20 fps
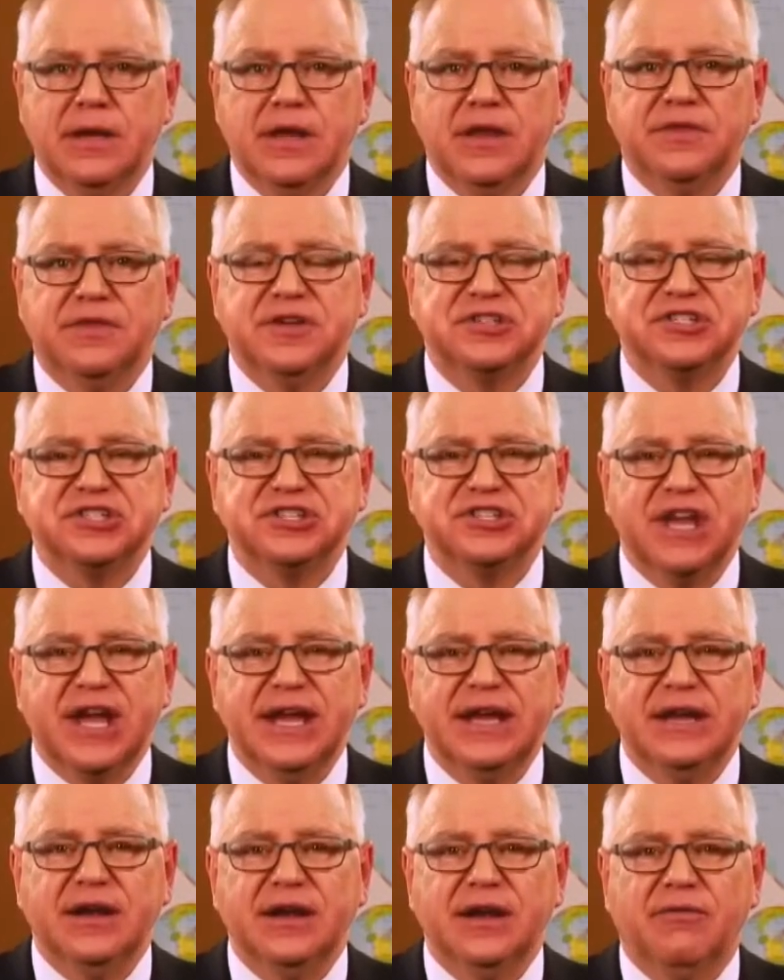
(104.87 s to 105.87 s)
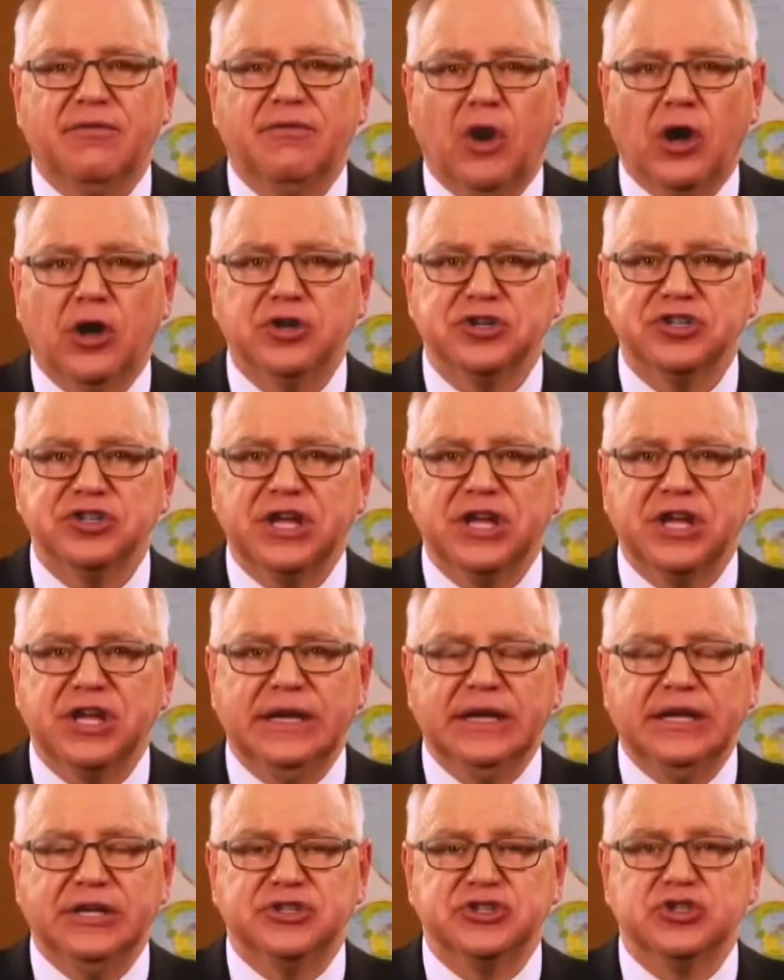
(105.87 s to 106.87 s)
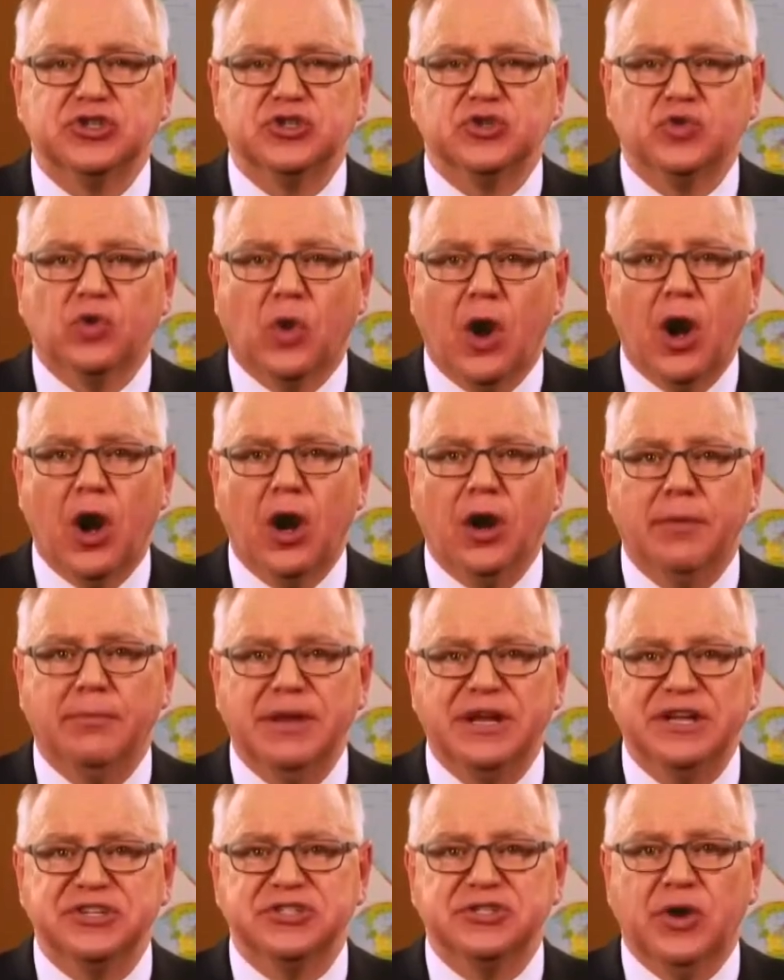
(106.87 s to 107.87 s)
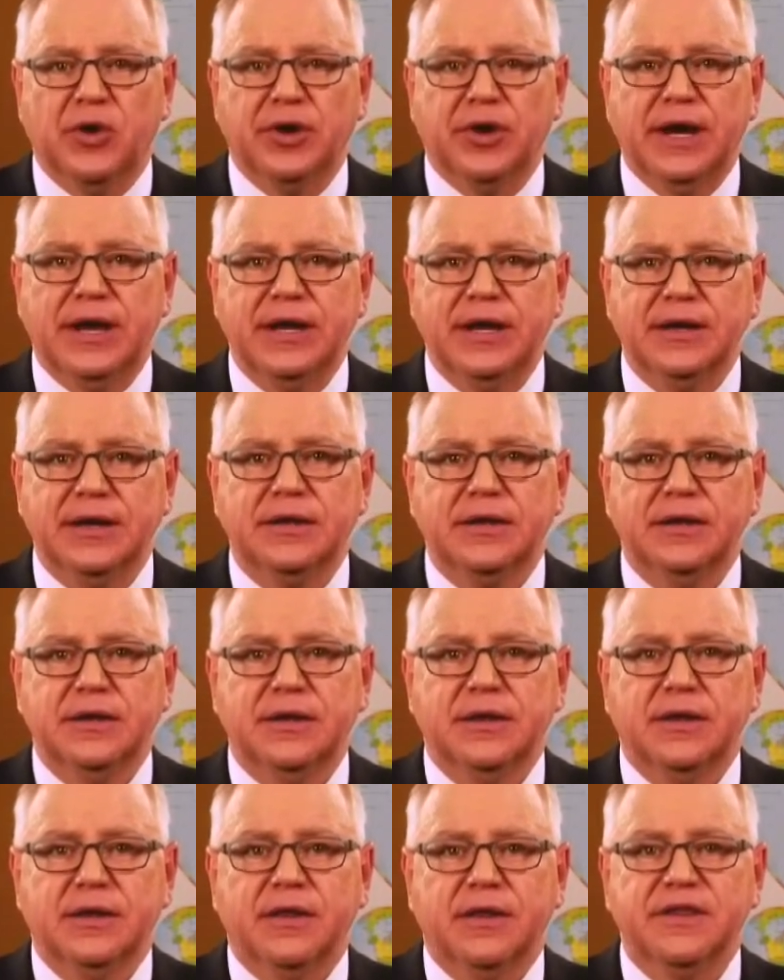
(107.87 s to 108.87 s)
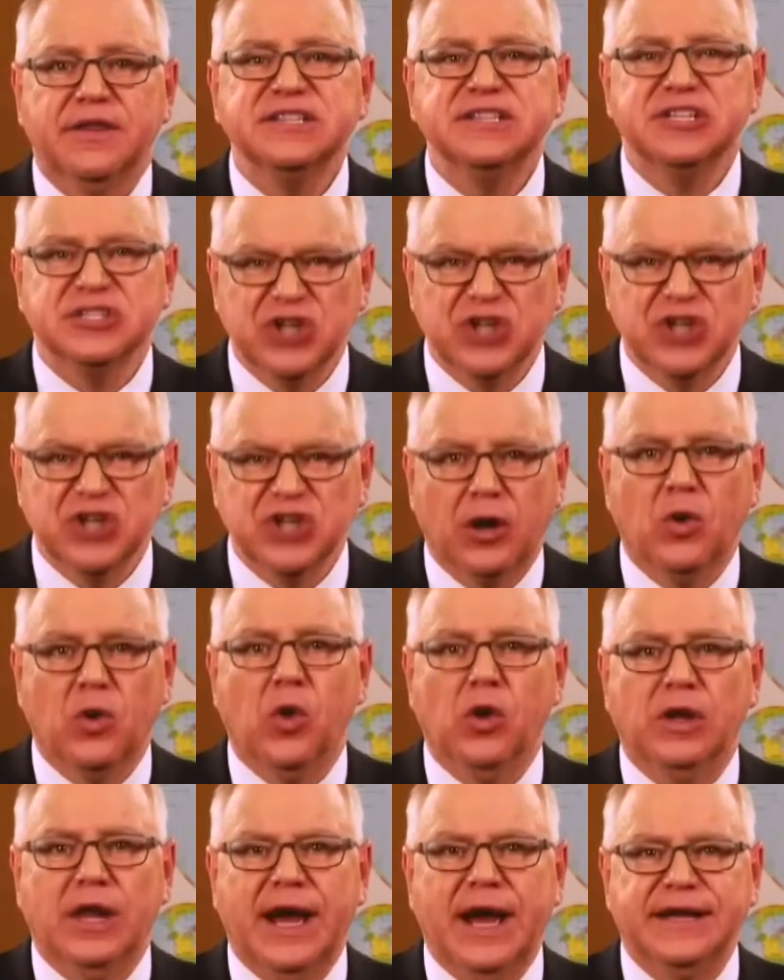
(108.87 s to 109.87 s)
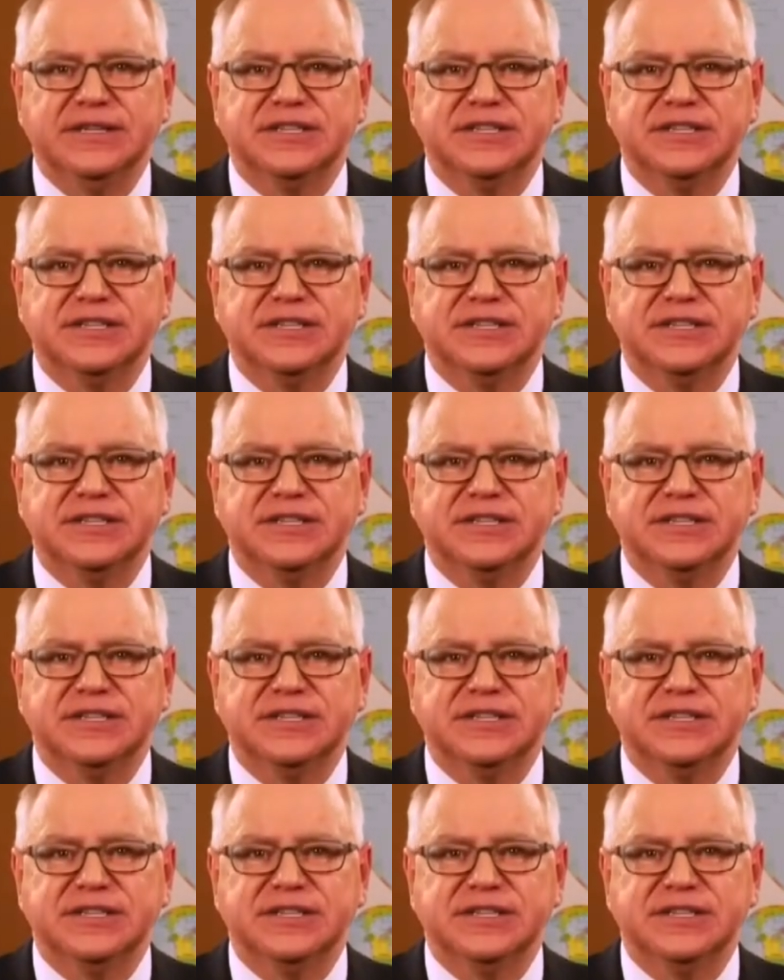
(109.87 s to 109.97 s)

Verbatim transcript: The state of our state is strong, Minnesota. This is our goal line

--

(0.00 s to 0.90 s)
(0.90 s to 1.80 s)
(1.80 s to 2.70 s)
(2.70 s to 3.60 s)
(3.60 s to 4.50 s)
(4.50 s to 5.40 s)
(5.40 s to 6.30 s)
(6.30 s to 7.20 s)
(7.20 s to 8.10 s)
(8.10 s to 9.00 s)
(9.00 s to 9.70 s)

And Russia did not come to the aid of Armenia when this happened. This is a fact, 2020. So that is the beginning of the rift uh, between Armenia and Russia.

--

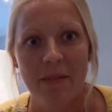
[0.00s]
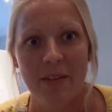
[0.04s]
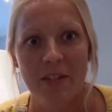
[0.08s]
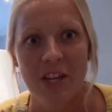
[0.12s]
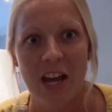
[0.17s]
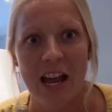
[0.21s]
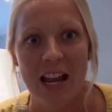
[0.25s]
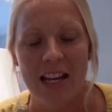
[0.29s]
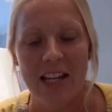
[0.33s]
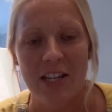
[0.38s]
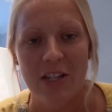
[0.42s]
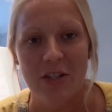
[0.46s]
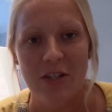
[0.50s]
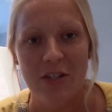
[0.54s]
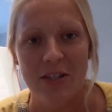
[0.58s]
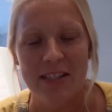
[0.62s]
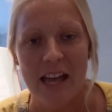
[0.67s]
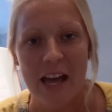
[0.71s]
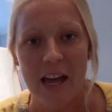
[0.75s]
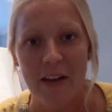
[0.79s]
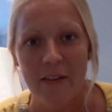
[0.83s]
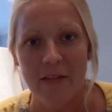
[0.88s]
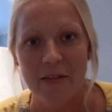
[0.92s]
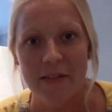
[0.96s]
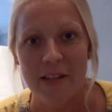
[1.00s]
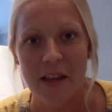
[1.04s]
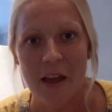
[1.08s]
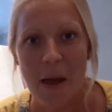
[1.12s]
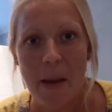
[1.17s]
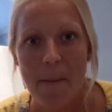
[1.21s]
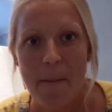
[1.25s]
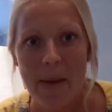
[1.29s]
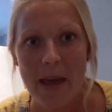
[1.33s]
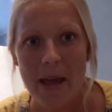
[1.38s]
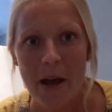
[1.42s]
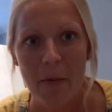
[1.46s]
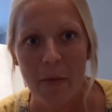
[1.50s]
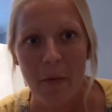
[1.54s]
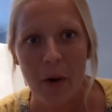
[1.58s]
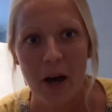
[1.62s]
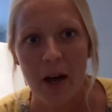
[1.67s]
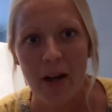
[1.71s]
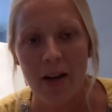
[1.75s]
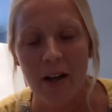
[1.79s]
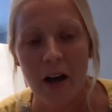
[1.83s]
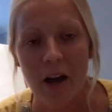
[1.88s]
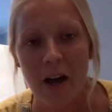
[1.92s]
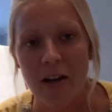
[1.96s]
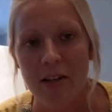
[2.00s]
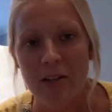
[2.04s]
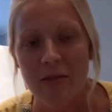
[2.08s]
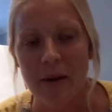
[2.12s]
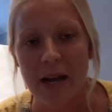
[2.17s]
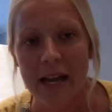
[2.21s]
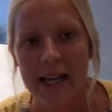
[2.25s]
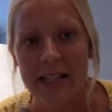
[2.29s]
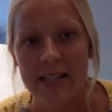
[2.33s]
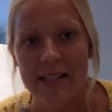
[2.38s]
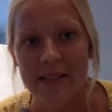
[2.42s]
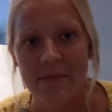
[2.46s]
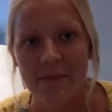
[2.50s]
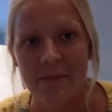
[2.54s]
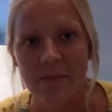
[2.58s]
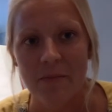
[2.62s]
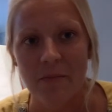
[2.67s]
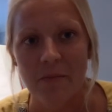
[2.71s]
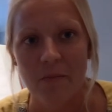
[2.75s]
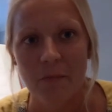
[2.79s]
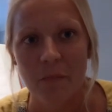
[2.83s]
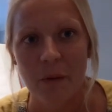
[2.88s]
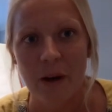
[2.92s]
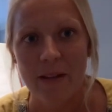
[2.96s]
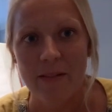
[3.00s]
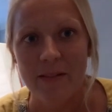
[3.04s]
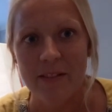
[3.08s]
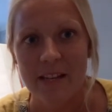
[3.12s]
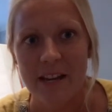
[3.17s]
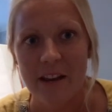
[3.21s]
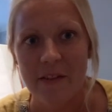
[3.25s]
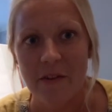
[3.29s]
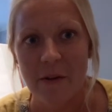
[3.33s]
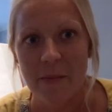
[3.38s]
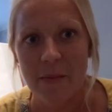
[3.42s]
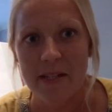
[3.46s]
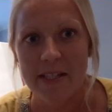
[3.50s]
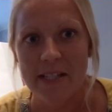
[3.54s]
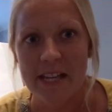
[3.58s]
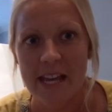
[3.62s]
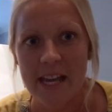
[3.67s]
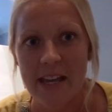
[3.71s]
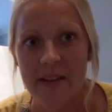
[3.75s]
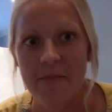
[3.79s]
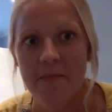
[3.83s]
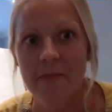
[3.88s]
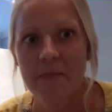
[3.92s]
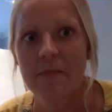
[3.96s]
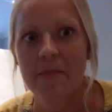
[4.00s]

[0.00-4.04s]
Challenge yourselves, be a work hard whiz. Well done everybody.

--

Above are some records; quote exactly and only the lines that begin at the line containing "(105.87 s to 106.87 s)" and stop after the line containing "Verbatim transcript: The", leaving out the pictures.

(105.87 s to 106.87 s)
(106.87 s to 107.87 s)
(107.87 s to 108.87 s)
(108.87 s to 109.87 s)
(109.87 s to 109.97 s)

Verbatim transcript: The state of our state is strong, Minnesota. This is our goal line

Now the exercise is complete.